Ironically, the Cuban Communist Party has consistently rested on re-claiming and co-opting many of the artistic works that it once repressed, in a bid to erase its own history of purges, forced labor, jailing, and persecution of critics and independent thinkers. These dissenters are those whose greatest threat lay in the realm of ideas, the weapons of an oppositional faith or aspiration to change through open, democratic means. Equally ironic perhaps is the fact that many foreign artists, members of the international Left and liberal democratic circles abroad far too often accepted uncritically the Cuban state’s own narratives of self-congratulation and triumph through amnesia.
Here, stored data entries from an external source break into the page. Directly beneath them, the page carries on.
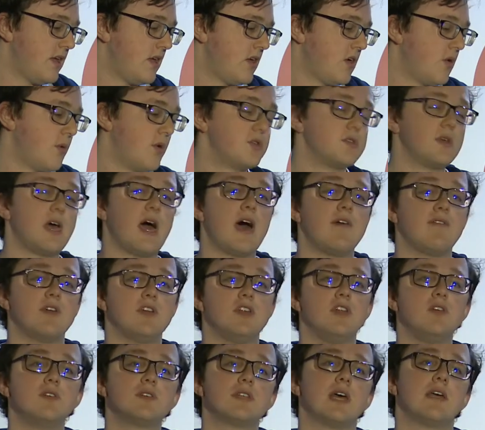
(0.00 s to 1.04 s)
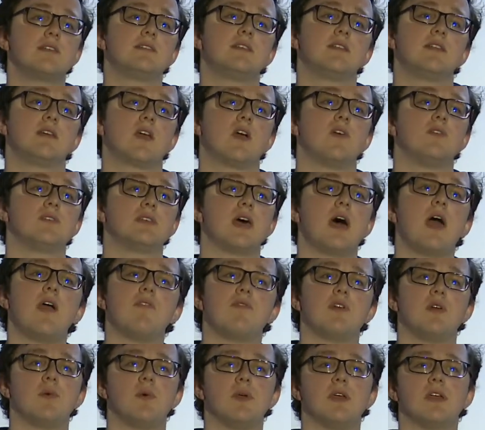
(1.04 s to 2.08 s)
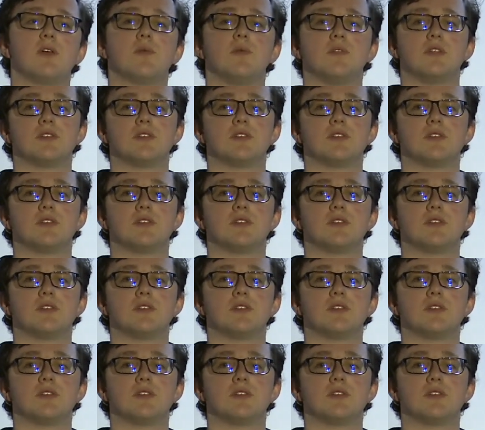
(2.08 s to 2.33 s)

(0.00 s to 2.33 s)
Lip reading: We also have a newsletter that goes out every week with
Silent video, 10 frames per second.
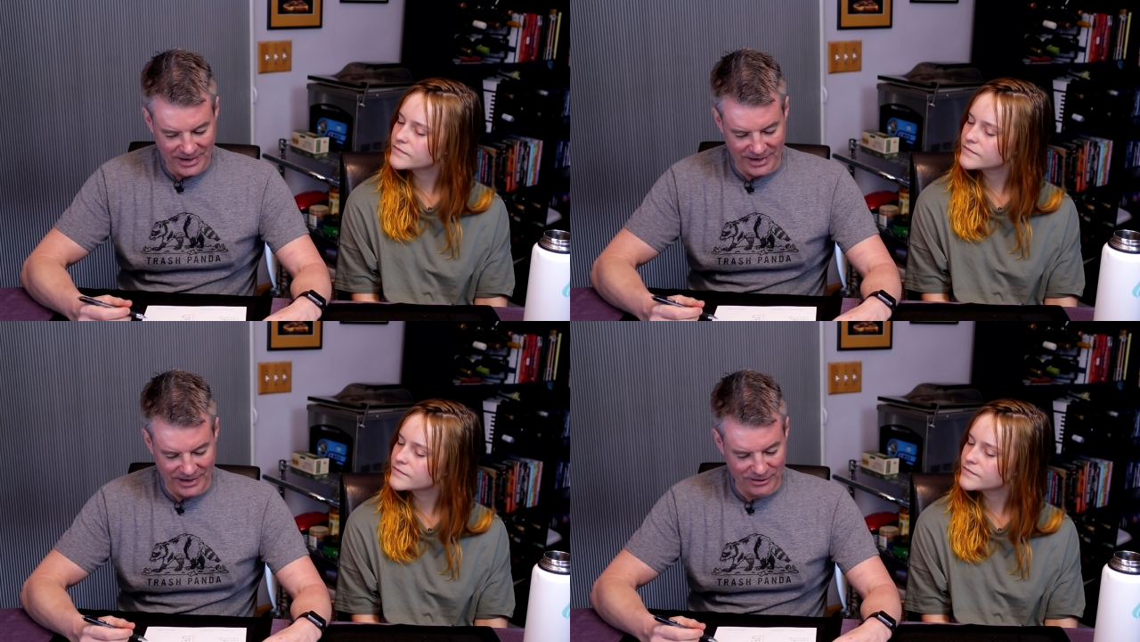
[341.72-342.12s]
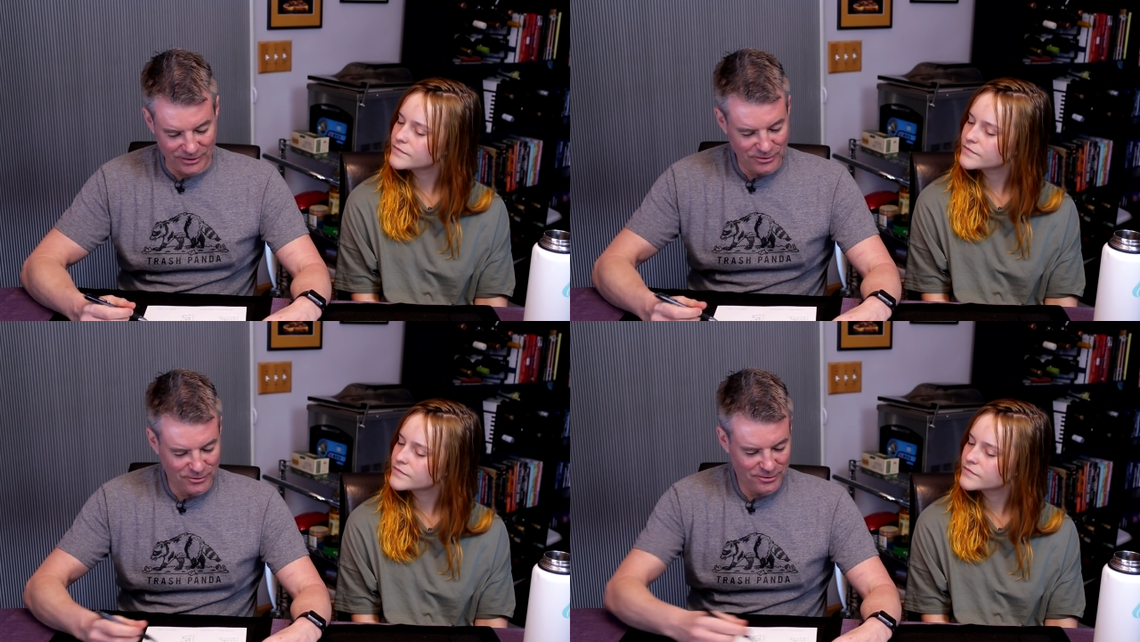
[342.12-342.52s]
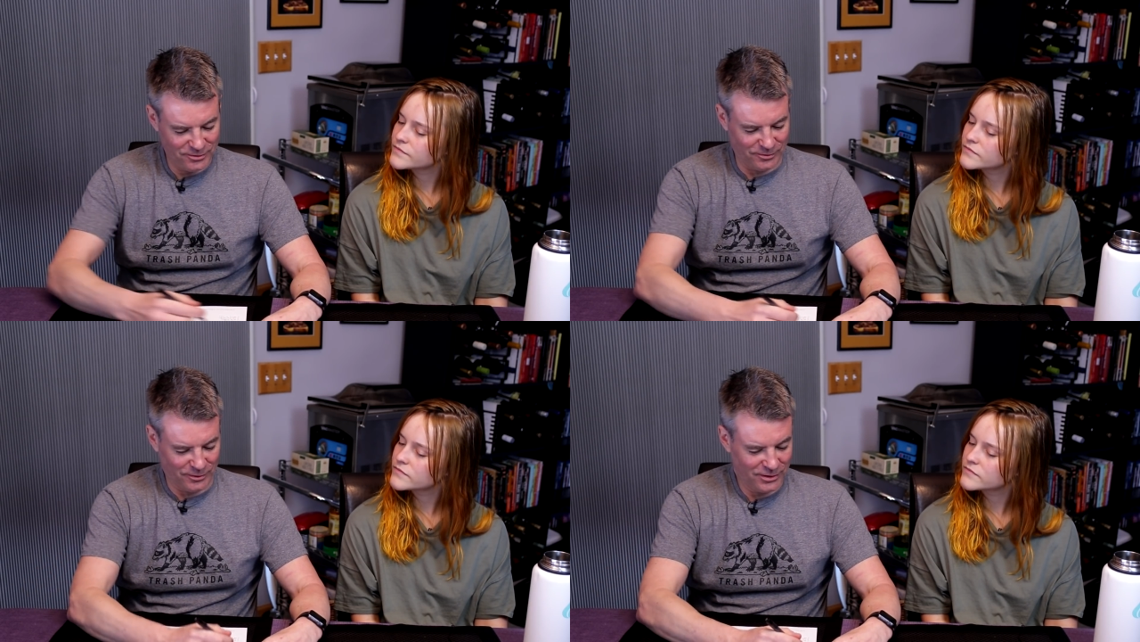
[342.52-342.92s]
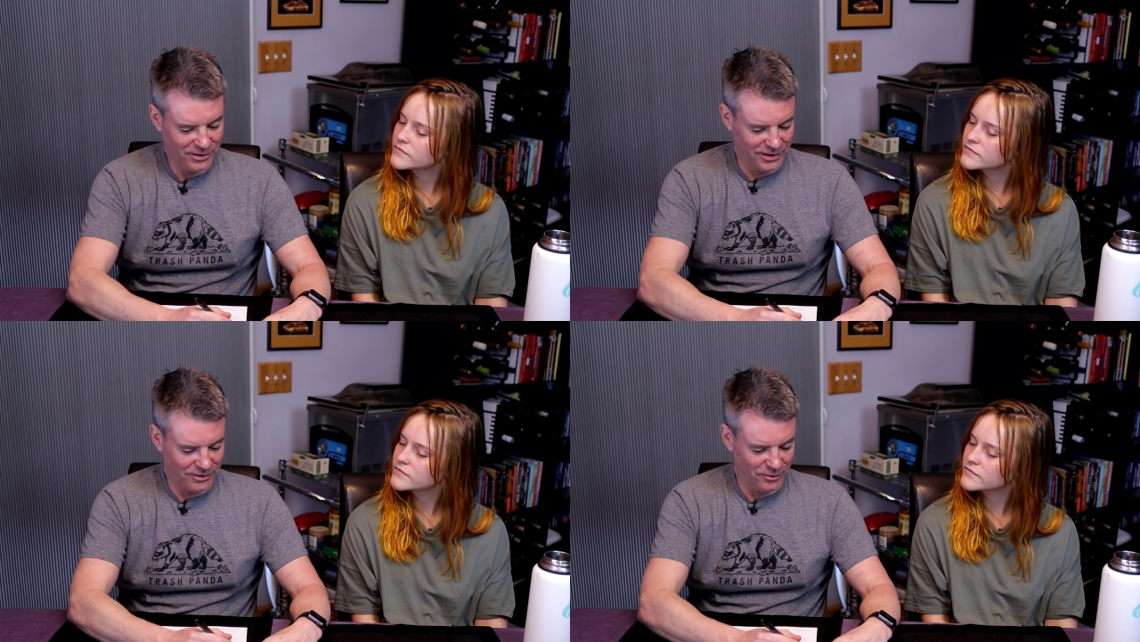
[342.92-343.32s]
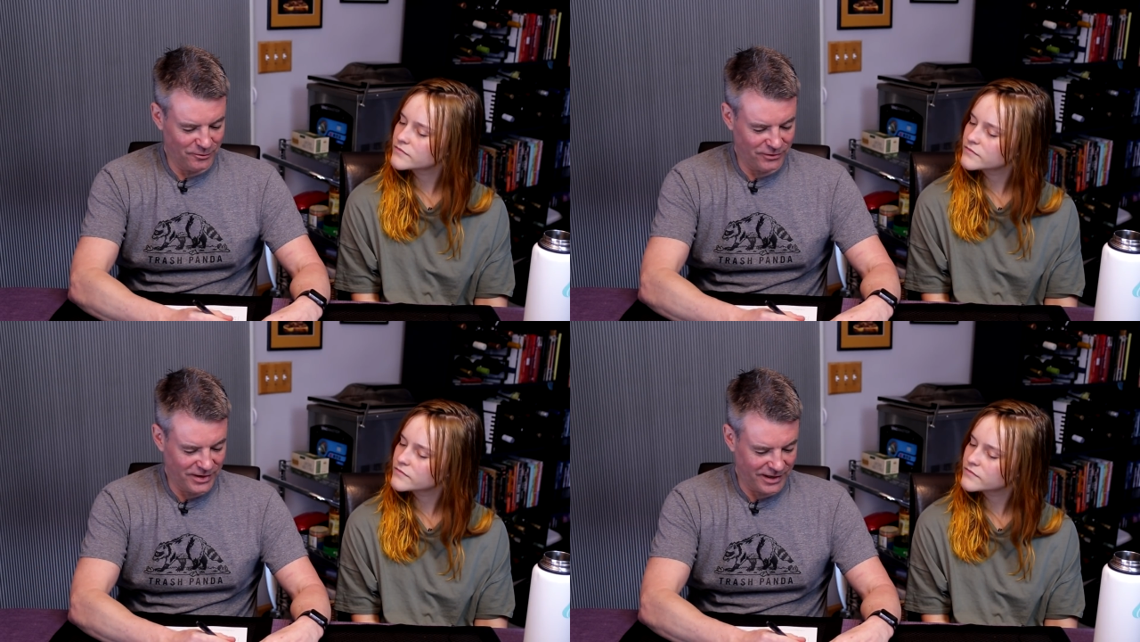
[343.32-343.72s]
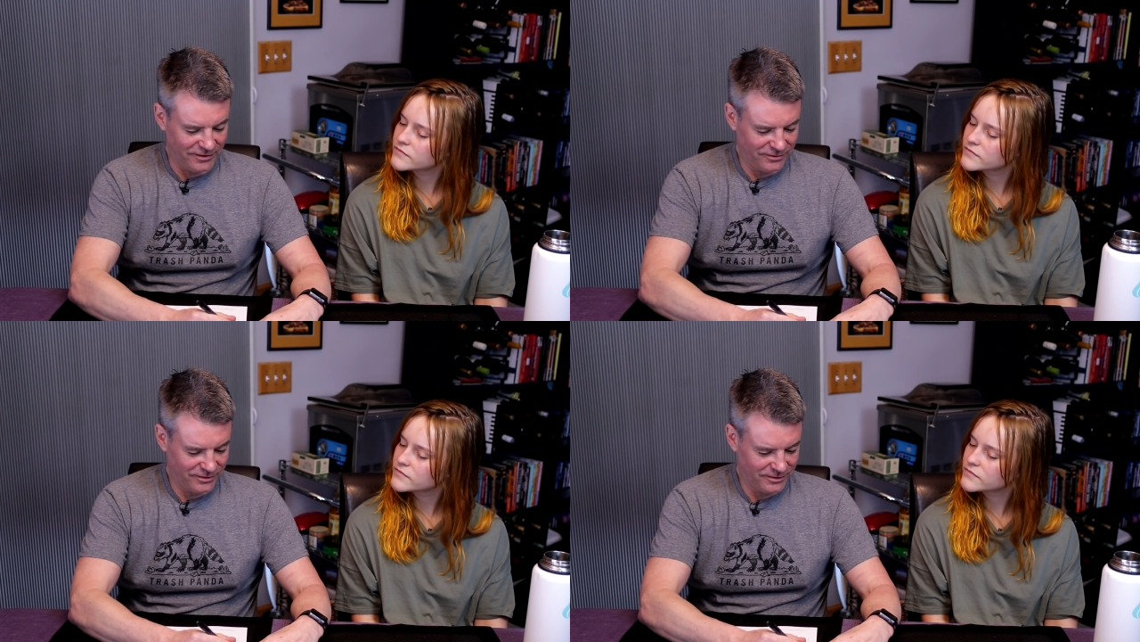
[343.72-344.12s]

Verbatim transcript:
Speaker 1: And you were in group five.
Then as now, many refuse to seek the hard and sometimes painful truths that lie beyond the gauzy veil of our own self-projected desires and aspirations for Cuba. To know Lezama Lima’s story is to get to know a deep, rich, complex and transgressive Cuba from within. That is the Cuba that Castro and today’s Communist leaders never want to be known.

An ode to the beauty and tragic silencing of Lezama Lima, “Letters to Eloísa reminds us that freedom’s greatest bounty is the right to speak, to disagree, to protest and to love without bound.

In his novel "Paradiso," José Lezama Lima revealed secrets that mirrored his own life.